Aim of the task: Given the entries that follow, write out exactly the lines starting at the one containing "(2.13 s to 3.20 s)" and ending at the one containing "(11.73 s to 12.40 s)", both ends included, and only those.

Source records:
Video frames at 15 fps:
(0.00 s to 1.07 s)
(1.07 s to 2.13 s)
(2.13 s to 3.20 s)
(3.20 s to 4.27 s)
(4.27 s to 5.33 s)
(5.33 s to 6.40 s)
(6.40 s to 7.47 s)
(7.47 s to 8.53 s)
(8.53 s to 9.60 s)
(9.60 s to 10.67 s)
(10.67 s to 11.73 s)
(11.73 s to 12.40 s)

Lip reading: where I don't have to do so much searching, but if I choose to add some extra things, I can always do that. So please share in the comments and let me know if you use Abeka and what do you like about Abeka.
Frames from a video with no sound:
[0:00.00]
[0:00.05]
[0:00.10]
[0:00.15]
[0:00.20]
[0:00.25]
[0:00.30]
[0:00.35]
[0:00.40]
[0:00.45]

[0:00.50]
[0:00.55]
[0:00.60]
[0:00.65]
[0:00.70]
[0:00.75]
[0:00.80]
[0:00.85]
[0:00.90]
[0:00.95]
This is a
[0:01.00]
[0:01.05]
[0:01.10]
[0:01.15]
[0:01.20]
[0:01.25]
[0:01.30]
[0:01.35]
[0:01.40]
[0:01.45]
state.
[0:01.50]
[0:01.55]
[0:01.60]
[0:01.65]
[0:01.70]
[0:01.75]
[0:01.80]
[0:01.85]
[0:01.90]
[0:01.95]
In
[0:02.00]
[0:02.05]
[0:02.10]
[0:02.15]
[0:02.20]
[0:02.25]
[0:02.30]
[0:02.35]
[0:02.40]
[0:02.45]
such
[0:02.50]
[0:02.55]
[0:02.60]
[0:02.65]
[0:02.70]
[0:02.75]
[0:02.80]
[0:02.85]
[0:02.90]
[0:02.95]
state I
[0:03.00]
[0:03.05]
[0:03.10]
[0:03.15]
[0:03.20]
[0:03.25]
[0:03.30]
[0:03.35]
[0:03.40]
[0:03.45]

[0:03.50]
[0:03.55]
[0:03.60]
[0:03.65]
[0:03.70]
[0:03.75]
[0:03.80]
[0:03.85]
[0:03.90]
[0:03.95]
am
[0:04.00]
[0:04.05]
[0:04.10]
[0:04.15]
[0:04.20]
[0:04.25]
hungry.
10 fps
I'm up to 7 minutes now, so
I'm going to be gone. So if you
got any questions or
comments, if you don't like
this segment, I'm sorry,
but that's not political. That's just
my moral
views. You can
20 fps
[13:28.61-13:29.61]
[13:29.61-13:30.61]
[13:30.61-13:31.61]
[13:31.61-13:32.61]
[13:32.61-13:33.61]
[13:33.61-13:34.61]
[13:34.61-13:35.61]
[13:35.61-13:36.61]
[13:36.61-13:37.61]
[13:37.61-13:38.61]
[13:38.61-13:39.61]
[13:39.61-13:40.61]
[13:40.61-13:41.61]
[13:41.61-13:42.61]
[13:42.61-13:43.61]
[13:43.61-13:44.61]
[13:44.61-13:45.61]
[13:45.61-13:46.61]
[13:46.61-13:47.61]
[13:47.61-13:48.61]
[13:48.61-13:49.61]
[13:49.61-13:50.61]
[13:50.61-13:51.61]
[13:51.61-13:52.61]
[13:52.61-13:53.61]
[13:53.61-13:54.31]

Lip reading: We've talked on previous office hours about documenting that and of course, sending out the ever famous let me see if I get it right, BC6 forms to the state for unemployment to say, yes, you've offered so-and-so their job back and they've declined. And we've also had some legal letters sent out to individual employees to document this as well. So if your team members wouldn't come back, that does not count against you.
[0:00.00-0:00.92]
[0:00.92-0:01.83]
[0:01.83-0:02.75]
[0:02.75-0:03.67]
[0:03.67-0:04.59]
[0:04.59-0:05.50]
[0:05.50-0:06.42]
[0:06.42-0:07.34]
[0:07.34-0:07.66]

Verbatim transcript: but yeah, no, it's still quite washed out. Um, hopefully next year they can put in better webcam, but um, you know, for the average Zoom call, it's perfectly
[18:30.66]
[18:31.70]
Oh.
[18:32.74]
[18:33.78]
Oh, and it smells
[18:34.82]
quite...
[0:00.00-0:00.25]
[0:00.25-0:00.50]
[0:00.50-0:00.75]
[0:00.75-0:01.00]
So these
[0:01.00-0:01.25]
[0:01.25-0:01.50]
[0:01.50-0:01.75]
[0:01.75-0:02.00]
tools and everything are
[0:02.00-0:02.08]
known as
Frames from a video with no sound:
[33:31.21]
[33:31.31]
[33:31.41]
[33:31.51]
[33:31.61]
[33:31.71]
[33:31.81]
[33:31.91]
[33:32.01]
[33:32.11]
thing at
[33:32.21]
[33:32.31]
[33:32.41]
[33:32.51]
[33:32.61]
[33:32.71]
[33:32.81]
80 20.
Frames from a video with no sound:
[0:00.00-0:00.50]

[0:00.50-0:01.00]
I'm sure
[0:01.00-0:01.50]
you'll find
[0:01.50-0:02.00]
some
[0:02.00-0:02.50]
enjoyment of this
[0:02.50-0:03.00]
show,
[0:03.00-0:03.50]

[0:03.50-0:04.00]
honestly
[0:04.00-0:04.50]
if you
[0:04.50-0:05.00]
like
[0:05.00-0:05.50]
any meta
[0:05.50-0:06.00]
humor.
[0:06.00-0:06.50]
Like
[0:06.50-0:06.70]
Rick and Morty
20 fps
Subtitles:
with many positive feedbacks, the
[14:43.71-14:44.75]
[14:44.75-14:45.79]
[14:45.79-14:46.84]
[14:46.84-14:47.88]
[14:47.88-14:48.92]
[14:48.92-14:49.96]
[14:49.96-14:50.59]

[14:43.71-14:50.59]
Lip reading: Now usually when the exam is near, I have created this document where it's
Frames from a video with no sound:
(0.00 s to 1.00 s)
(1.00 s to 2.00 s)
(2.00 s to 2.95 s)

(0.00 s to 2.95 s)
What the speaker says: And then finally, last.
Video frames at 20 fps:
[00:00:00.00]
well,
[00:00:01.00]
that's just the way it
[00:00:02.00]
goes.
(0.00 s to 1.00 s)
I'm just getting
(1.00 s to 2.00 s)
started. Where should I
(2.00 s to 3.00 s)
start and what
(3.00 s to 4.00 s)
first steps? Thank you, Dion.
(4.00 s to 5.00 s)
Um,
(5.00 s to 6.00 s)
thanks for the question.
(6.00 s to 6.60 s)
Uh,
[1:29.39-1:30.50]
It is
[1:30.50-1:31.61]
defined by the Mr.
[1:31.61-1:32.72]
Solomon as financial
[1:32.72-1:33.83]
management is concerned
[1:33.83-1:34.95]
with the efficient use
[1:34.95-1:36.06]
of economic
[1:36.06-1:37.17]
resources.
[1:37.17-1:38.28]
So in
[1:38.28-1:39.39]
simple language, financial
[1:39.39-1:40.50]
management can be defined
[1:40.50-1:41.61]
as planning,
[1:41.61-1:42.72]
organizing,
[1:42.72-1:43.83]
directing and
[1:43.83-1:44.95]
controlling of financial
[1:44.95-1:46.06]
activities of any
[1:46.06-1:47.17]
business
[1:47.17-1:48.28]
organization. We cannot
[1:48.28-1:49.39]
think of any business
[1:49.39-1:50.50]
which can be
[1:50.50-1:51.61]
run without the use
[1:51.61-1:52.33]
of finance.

Task answer:
(2.13 s to 3.20 s)
(3.20 s to 4.27 s)
(4.27 s to 5.33 s)
(5.33 s to 6.40 s)
(6.40 s to 7.47 s)
(7.47 s to 8.53 s)
(8.53 s to 9.60 s)
(9.60 s to 10.67 s)
(10.67 s to 11.73 s)
(11.73 s to 12.40 s)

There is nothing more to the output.